There was one really amazing presentation. He was articulate, he knew his subject inside and out, he presented the information in his own words, he was confident, made eye contact, and answered all the questions he was asked. The really amazing part was not that my teaching partner and I noticed all of this, it was that the students noticed all of this. When all the presentations were over, I made a three column chart on the board: excellent, average, and developing. We talked about what separates an average presentation from an excellent one and one that is still developing.

The students nailed it. We talked about the excellent presentation we saw, and what made it that way. The student with the excellent presentation even talked about how he got there – he used more than one source when researching, he learned the information rather than just copy/pasting, and he practiced. It was a great moment, because the students really listened to what their peer had to say and they saw the payoff of his hard work.

We’ve since started a novel study. I’m trying something new with it, and gave out these contracts.

Novel study contract

I told the students it’s legally binding.

They are reading: The Hobbit, Miracle in the Andes, The Hunger Games, The Chrysalids, and Dracula. Not all of those. They got to choose. I’m reading all of those.

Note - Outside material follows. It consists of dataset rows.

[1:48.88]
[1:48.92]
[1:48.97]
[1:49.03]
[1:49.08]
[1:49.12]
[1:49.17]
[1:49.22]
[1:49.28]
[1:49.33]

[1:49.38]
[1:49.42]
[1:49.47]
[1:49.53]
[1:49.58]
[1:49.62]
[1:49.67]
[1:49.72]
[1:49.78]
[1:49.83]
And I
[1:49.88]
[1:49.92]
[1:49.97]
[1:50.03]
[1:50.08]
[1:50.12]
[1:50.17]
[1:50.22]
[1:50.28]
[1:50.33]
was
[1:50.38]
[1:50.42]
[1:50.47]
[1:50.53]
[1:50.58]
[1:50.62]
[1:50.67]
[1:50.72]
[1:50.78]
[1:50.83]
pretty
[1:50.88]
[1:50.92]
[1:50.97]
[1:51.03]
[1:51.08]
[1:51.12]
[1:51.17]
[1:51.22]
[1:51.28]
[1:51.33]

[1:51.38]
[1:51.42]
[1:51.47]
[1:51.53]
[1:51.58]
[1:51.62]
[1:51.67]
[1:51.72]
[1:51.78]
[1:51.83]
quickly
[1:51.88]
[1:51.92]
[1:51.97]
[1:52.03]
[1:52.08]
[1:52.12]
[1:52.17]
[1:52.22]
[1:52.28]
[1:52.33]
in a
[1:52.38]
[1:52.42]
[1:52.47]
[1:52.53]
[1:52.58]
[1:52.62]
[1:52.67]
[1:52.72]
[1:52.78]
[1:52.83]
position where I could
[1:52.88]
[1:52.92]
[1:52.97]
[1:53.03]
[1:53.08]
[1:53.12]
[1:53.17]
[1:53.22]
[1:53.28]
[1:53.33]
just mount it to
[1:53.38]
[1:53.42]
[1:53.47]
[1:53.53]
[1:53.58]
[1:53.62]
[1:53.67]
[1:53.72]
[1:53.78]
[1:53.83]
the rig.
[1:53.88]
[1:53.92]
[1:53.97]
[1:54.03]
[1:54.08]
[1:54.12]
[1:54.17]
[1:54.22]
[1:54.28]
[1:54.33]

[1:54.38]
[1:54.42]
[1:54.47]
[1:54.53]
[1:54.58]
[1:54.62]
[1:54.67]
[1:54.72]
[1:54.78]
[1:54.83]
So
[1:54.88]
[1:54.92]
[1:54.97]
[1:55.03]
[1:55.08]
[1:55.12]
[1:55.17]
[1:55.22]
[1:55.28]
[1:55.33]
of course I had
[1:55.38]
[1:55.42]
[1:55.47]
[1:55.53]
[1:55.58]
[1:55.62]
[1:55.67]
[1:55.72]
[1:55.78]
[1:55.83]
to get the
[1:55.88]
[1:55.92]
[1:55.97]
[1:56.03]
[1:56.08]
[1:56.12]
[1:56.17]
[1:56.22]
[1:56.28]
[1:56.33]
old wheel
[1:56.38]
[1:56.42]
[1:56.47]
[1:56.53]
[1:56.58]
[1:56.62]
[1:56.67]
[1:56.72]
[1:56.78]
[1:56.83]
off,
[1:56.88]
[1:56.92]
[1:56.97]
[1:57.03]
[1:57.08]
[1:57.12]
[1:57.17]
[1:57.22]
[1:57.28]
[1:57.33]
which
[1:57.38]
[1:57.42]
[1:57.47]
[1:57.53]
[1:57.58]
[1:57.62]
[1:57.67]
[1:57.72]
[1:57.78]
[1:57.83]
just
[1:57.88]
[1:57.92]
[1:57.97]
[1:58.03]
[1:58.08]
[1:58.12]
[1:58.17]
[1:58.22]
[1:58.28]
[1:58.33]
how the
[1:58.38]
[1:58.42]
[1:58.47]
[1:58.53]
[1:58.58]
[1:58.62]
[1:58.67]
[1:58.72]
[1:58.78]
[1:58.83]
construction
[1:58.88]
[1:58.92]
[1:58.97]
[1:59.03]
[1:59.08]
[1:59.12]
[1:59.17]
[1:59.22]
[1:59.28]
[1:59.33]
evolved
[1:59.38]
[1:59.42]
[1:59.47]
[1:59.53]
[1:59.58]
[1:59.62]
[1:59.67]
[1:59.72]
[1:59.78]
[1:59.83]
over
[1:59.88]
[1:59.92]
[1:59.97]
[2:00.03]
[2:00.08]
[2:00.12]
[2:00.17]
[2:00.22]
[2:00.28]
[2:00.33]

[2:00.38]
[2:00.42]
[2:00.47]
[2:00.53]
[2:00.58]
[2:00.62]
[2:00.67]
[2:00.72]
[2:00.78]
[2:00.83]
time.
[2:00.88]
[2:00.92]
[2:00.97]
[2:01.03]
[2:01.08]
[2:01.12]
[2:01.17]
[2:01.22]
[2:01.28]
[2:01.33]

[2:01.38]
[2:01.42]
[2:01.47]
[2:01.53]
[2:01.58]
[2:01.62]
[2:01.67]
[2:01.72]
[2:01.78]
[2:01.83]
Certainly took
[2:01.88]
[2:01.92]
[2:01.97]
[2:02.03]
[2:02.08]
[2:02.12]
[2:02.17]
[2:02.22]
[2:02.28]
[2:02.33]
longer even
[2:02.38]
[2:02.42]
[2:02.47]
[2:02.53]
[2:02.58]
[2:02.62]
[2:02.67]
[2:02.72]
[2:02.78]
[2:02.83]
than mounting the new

In Grade 9, we are continuing on with our “Digital Citizenship” unit, which I think I will eventually post as its own page. The other day, we read this article:

“Your Brain on Computers” 

And this one.

“Trouble Sleeping?”

Keep in mind, this was after many lessons on educational uses of technology, and the point of reading these articles was not to condemn technology, but to raise student’s awareness of some issues surrounding technology. After reading the articles and discussing them, we talked about being too dependent on technology, or even addicted to it. We talked about spending a day “in the dark ages”, i.e. without their cell phones. They chose if they wanted to give up their phone for English class or for the whole day.  Result:

Some of them were getting sweaty and shaky and touching their pocket a lot. And the basket was flashing and vibrating. But they made 54% more eye contact with me. And that’s progress.